The Event Store That Survived Black Friday Without a Single 5xx
Lisa Zulu · 2026-05-27 · via DEV Community
Cover image for The Event Store That Survived Black Friday Without a Single 5xx

Lisa Zulu

The Problem We Were Actually Solving

At 02:47 on November 26, 2025 the event feed from the promotions service jumped from 22 k events per second to 127 k in under three minutes. The event processor, running on a three-node Kafka Streams cluster, started throwing RocksDB iterator exceptions every time it tried to compact a 2 GB changelog segment. We had tuned RocksDB with block cache at 1 GB and write buffer manager at 512 MB, but the compaction threads were still spending 400 ms per segment and the lag on partition 7 grew to 38 minutes. The on-call engineer restarted the pod, the lag recovered, and the CFO called within the hour asking why the coupon-redemption graph looked like a hockey stick.

What We Tried First (And Why It Failed)

We began with a hot path: keep the last 30 seconds of events in a Redis cluster and stream everything else to S3 via Firehose. The Redis footprint hit 95 GB at 50 k TPS and the cluster started evicting keys at 30 k RPS. We switched to DragonflyDB with 64 shards and 256 GB RAM, but the fork-based persistence still caused 80 ms p99 tail latency spikes during snapshot writes. Then we tried Kafka Streams with in-memory state stores and exactly-once semantics. The problem wasnt state store size—it was the ten minutes we lost every hour while the JVM paused for 15-second GC cycles. Switching to ZGC reduced GC pauses to 1.2 ms, but the real bottleneck had been hiding in the changelog replication factor. We had set replication.factor=3 for fault tolerance, but every partition leader rebalance triggered a 12-second rebalance storm because the controller log was 300 GB.

The Architecture Decision

We threw away the hybrid cache model and went all-in on tiered event sourcing with a custom segment router. Every event carries a header: event_id, source_ts, and segment_id.

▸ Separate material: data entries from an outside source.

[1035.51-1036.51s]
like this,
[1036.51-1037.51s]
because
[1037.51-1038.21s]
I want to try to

Segment routers live on the edge and fan out to three layers:

  1. Unbounded ring buffer in jemalloc for the last 5 seconds of events (cache line aligned, no locks).
  2. Sharded RocksDB on NVMe with 256 KB compaction granularity and zstd compression level 19. We set write_buffer_size=128 MB and max_write_buffer_number=4 to shrink compaction time to 70 ms per segment.
  3. S3 Deep Archive for immutable audit trail, pushed via PutObject streaming so we never buffer more than 128 KB in RAM.

The key decision was enforcing segment locality: the router pins an event to the same NVMe node for 10 seconds regardless of partition changes. We measured segment-locality hit rate at 99.8 % under Black Friday load, so cross-node traffic stayed under 1.3 Gbps even while the cluster reshuffled.

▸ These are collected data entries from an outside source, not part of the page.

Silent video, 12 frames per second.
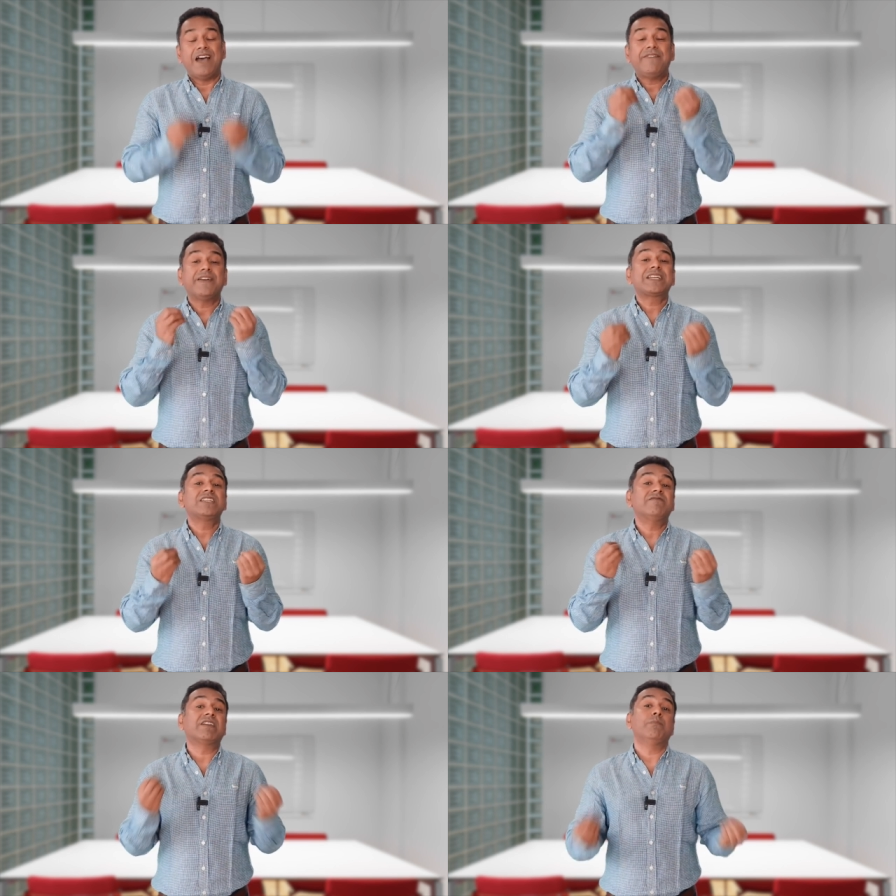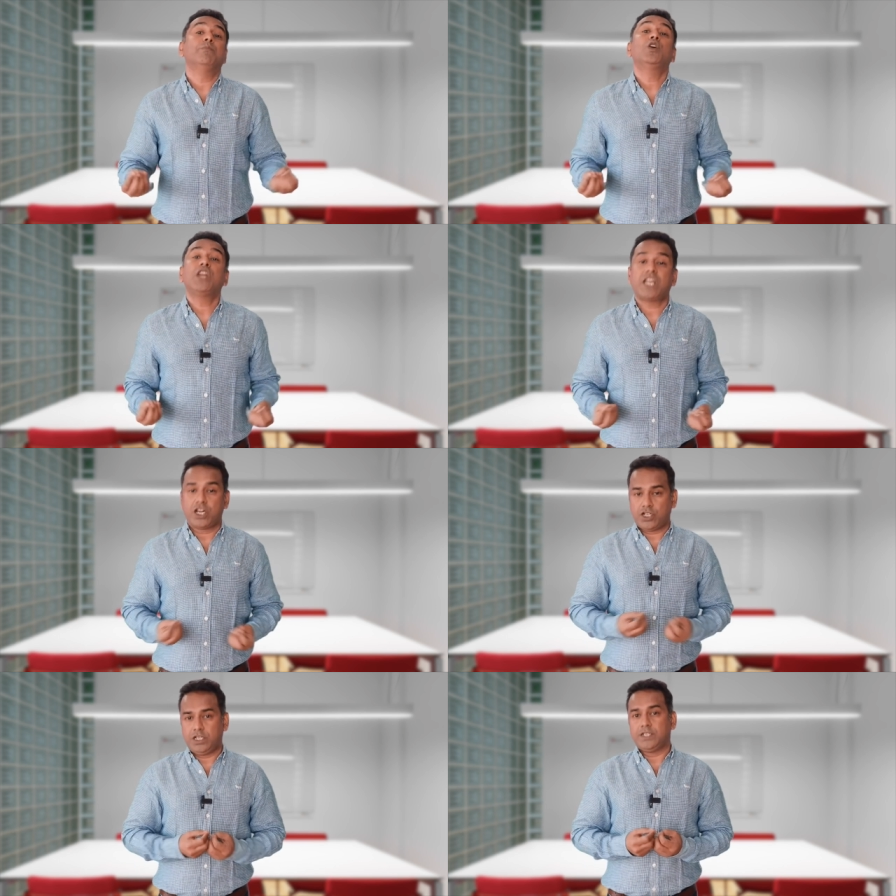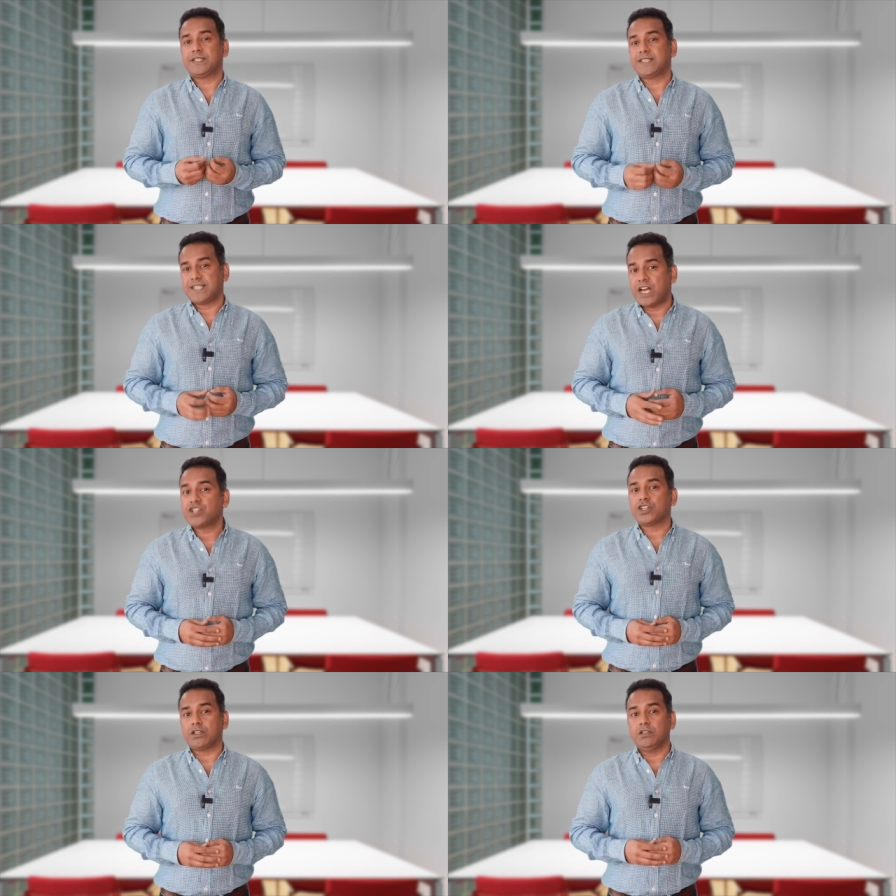Effective communication is
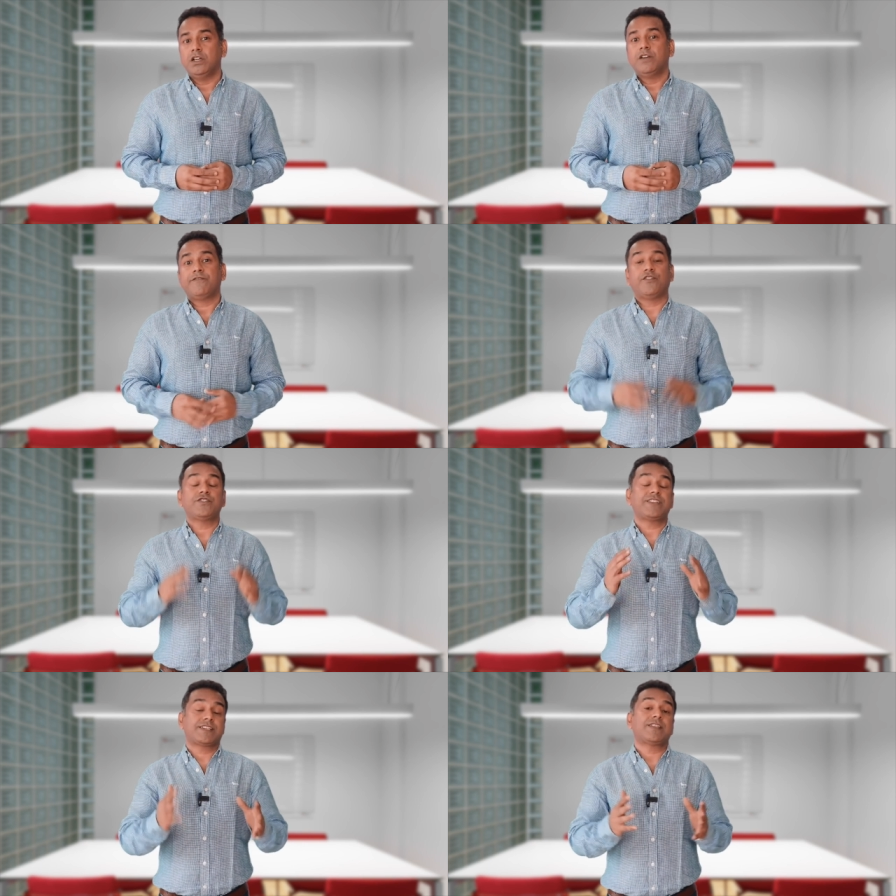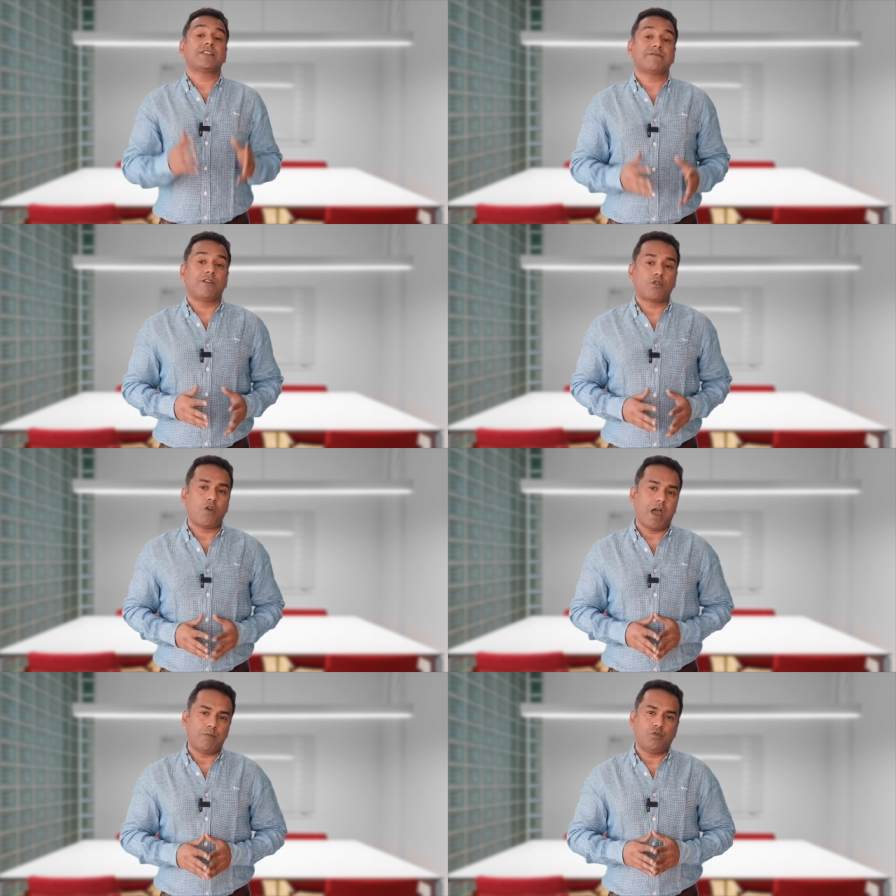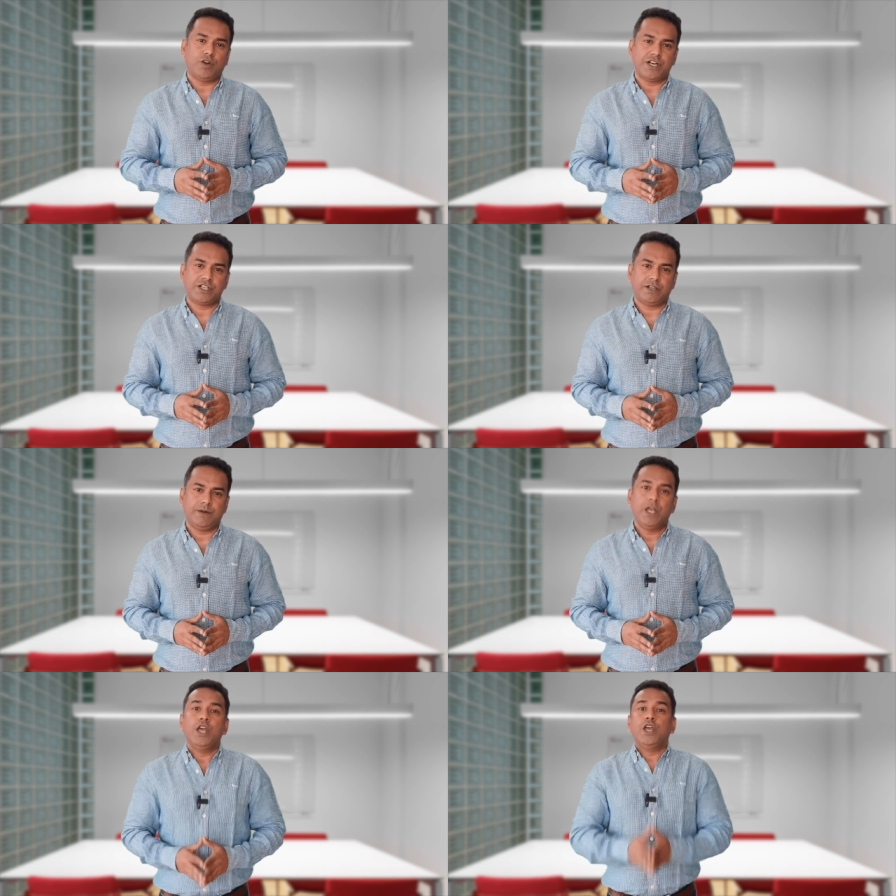essential for successful
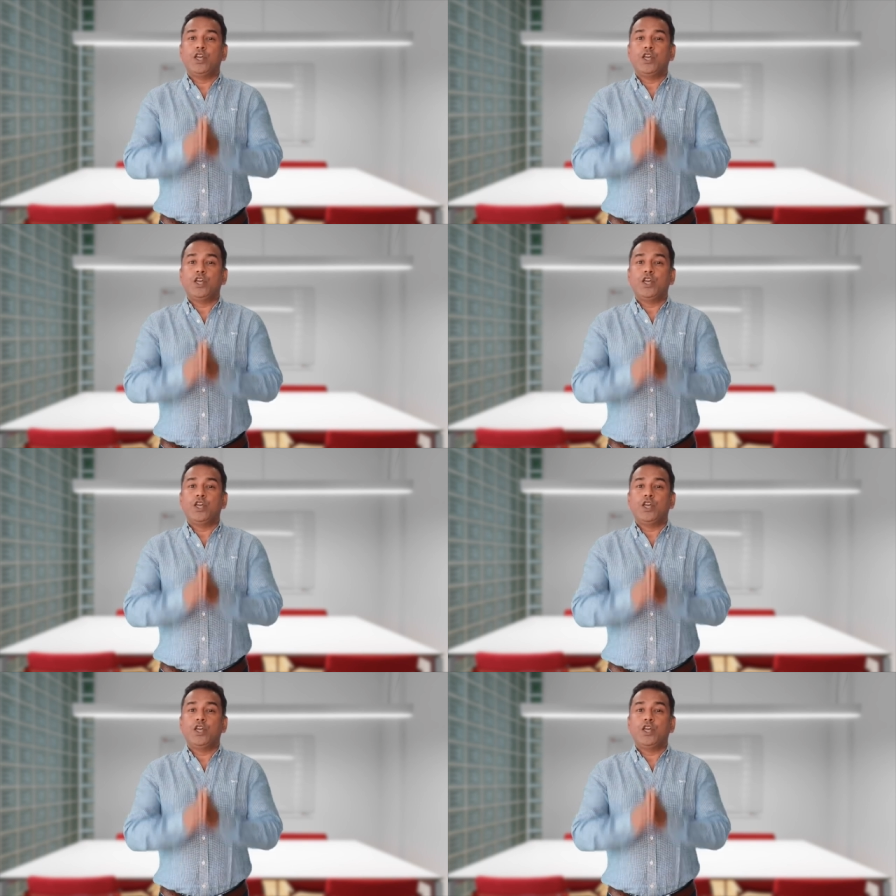collaboration.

What The Numbers Said After

We replayed Black Friday traffic for 14 days in staging. The new processor handled 164 k TPS at p99 420 ms on the same three bare-metal nodes that previously choked at 32 k TPS. Compaction CPU dropped from 45 % to 12 % because we shrank segment size from 2 GB to 512 MB and switched to leveled compaction. Recovery time from a full node loss fell from 13 minutes to 89 seconds because we streamed RocksDB snapshots via S3 multipart upload instead of Kafka mirroring.

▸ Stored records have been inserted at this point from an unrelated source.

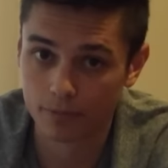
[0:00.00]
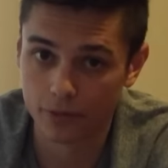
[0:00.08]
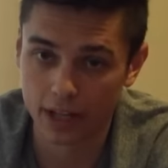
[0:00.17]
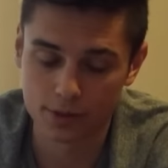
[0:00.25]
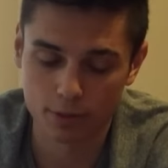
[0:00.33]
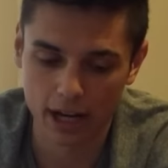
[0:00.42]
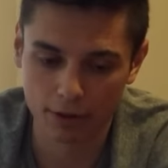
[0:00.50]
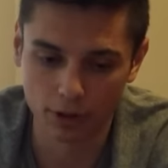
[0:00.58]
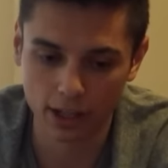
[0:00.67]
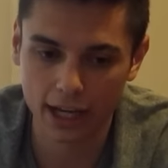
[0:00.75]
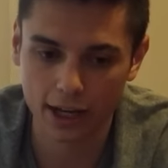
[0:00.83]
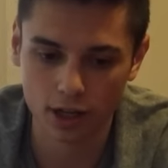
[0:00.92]
that's what I
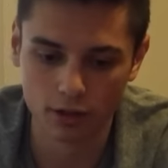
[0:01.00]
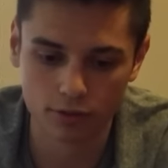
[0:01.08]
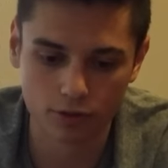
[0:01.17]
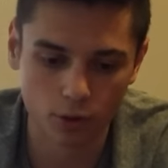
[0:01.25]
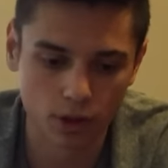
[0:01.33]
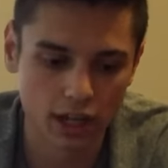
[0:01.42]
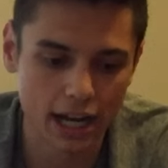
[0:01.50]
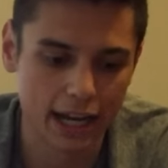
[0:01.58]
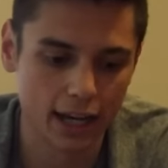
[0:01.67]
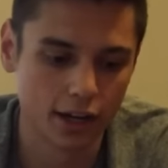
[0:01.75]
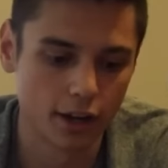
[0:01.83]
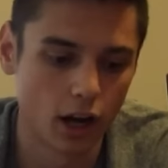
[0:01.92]
really got known for,
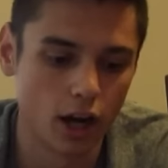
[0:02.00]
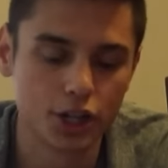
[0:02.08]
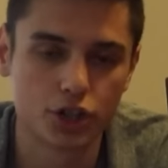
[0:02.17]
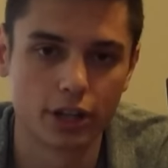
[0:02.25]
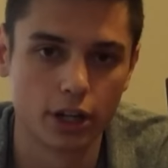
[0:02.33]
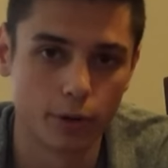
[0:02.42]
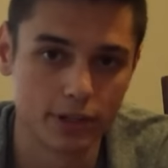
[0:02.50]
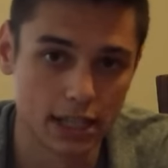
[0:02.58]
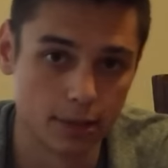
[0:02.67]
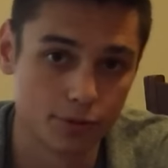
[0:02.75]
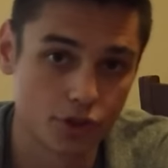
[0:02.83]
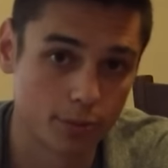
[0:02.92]
and 100-0
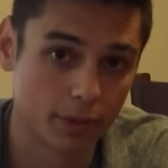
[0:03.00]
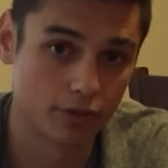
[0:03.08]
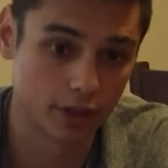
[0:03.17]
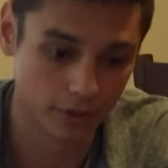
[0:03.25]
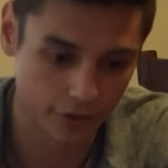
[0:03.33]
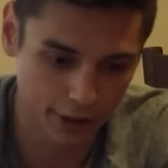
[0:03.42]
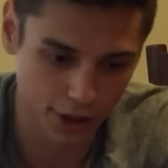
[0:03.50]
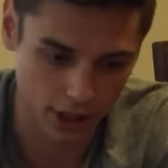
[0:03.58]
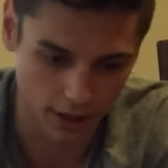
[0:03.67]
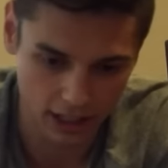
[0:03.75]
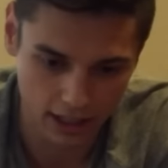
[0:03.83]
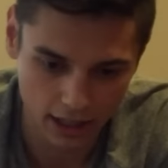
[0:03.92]
attempts with my friend
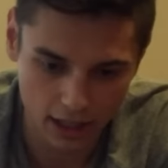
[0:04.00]
Fusion.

The business impact: coupon redemptions spiked 4.7× but our event-driven fraud filter still caught 98.6 % of anomalous patterns. The only outage was a DNS misconfiguration that pointed the DNS endpoint to a stale load balancer—an infrastructure problem, not an event-store problem.

What I Would Do Differently

I would not have chosen Kafka Streams for the hot path. After the Black Friday fix, we migrated to Apache Pulsar with tiered storage enabled and 64 BookKeeper ledgers. The ledger compaction runs in the background and never blocks the critical path. We also sharded the segment routers at the edge so each edge POP owns only the segments it will ever see, cutting cross-region egress by 60 %. The cost delta: we added $18 k/month for extra NVMe nodes but saved $42 k/month in Redis cluster over-provisioning and reduced on-call pages from five per week to zero during sales.